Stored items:
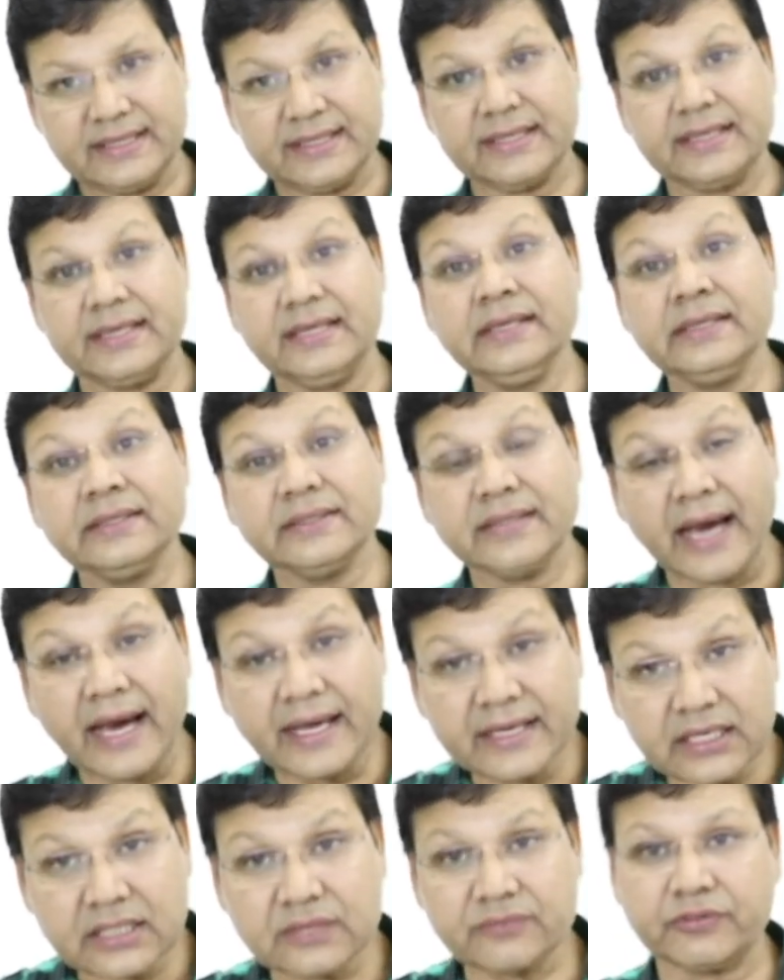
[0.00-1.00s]

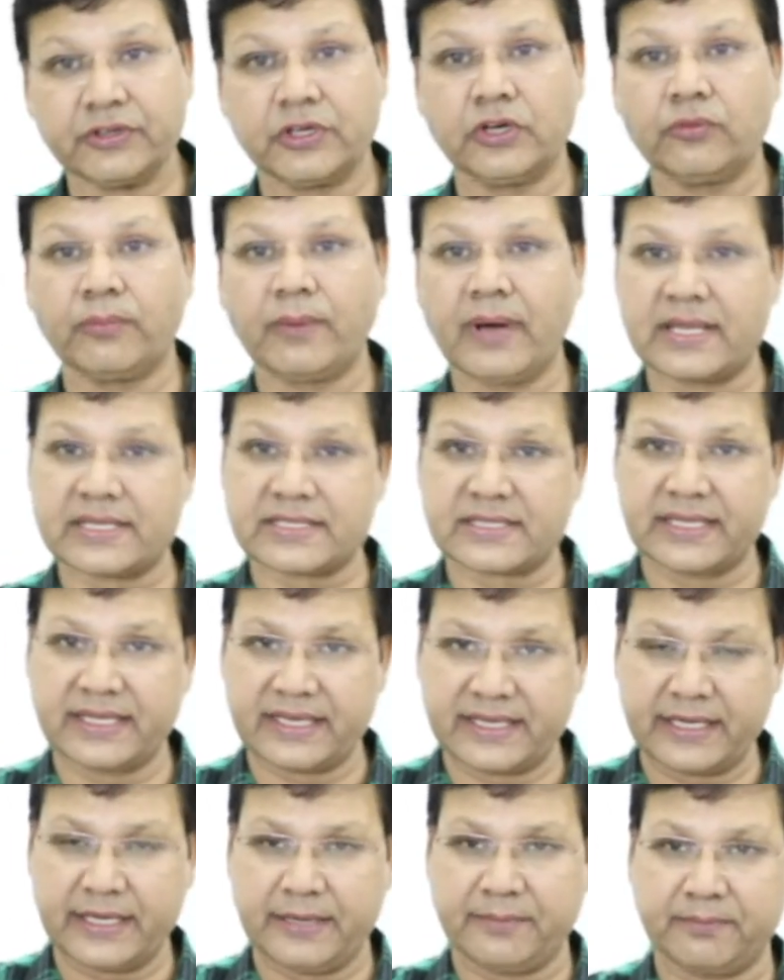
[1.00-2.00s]
indirect way of asking
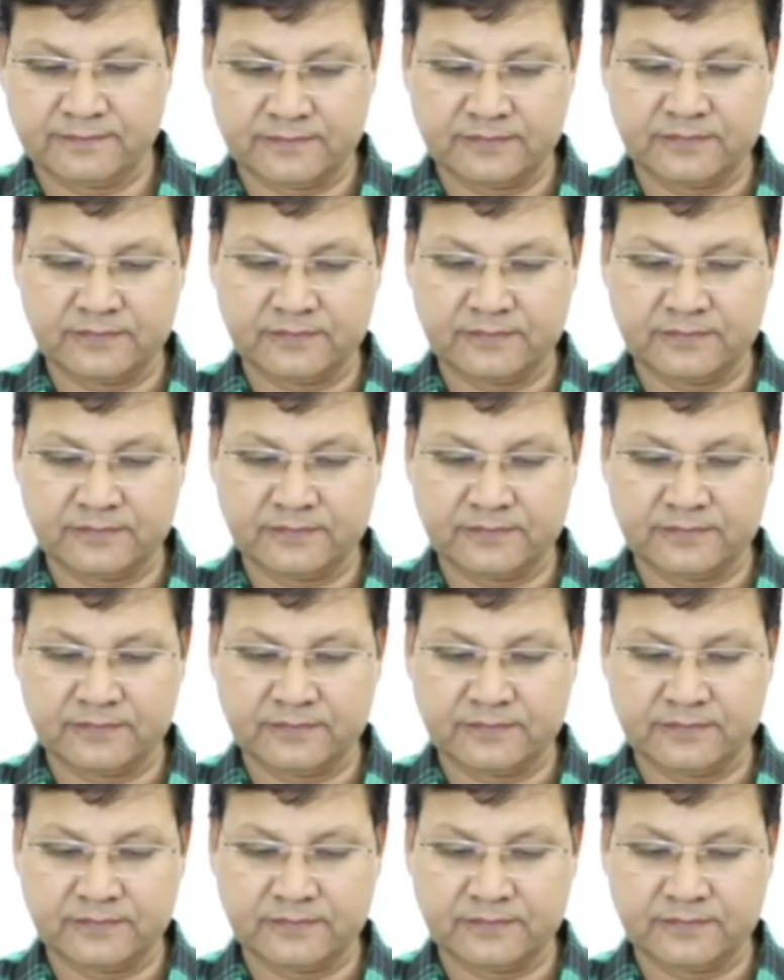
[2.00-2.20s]
name.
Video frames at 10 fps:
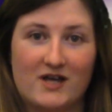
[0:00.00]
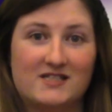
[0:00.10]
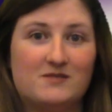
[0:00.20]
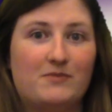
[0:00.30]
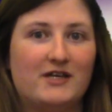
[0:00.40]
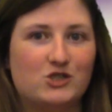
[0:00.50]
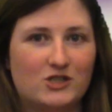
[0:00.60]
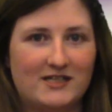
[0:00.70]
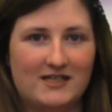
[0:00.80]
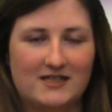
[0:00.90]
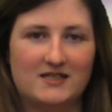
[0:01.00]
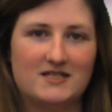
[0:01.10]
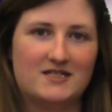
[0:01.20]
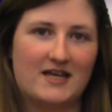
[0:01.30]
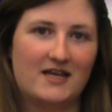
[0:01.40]
especially in
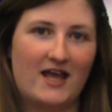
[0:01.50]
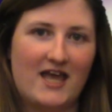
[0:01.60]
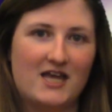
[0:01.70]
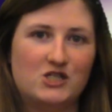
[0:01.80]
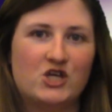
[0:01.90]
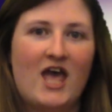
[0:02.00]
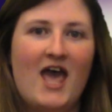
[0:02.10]
this day and age.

WHAT THE TASK REQUIRES: Repeat the data exactly in full, omitting its pictures.

FINISHED EXERCISE:
[0.00-1.00s]

[1.00-2.00s]
indirect way of asking
[2.00-2.20s]
name.
Video frames at 10 fps:
[0:00.00]
[0:00.10]
[0:00.20]
[0:00.30]
[0:00.40]
[0:00.50]
[0:00.60]
[0:00.70]
[0:00.80]
[0:00.90]
[0:01.00]
[0:01.10]
[0:01.20]
[0:01.30]
[0:01.40]
especially in
[0:01.50]
[0:01.60]
[0:01.70]
[0:01.80]
[0:01.90]
[0:02.00]
[0:02.10]
this day and age.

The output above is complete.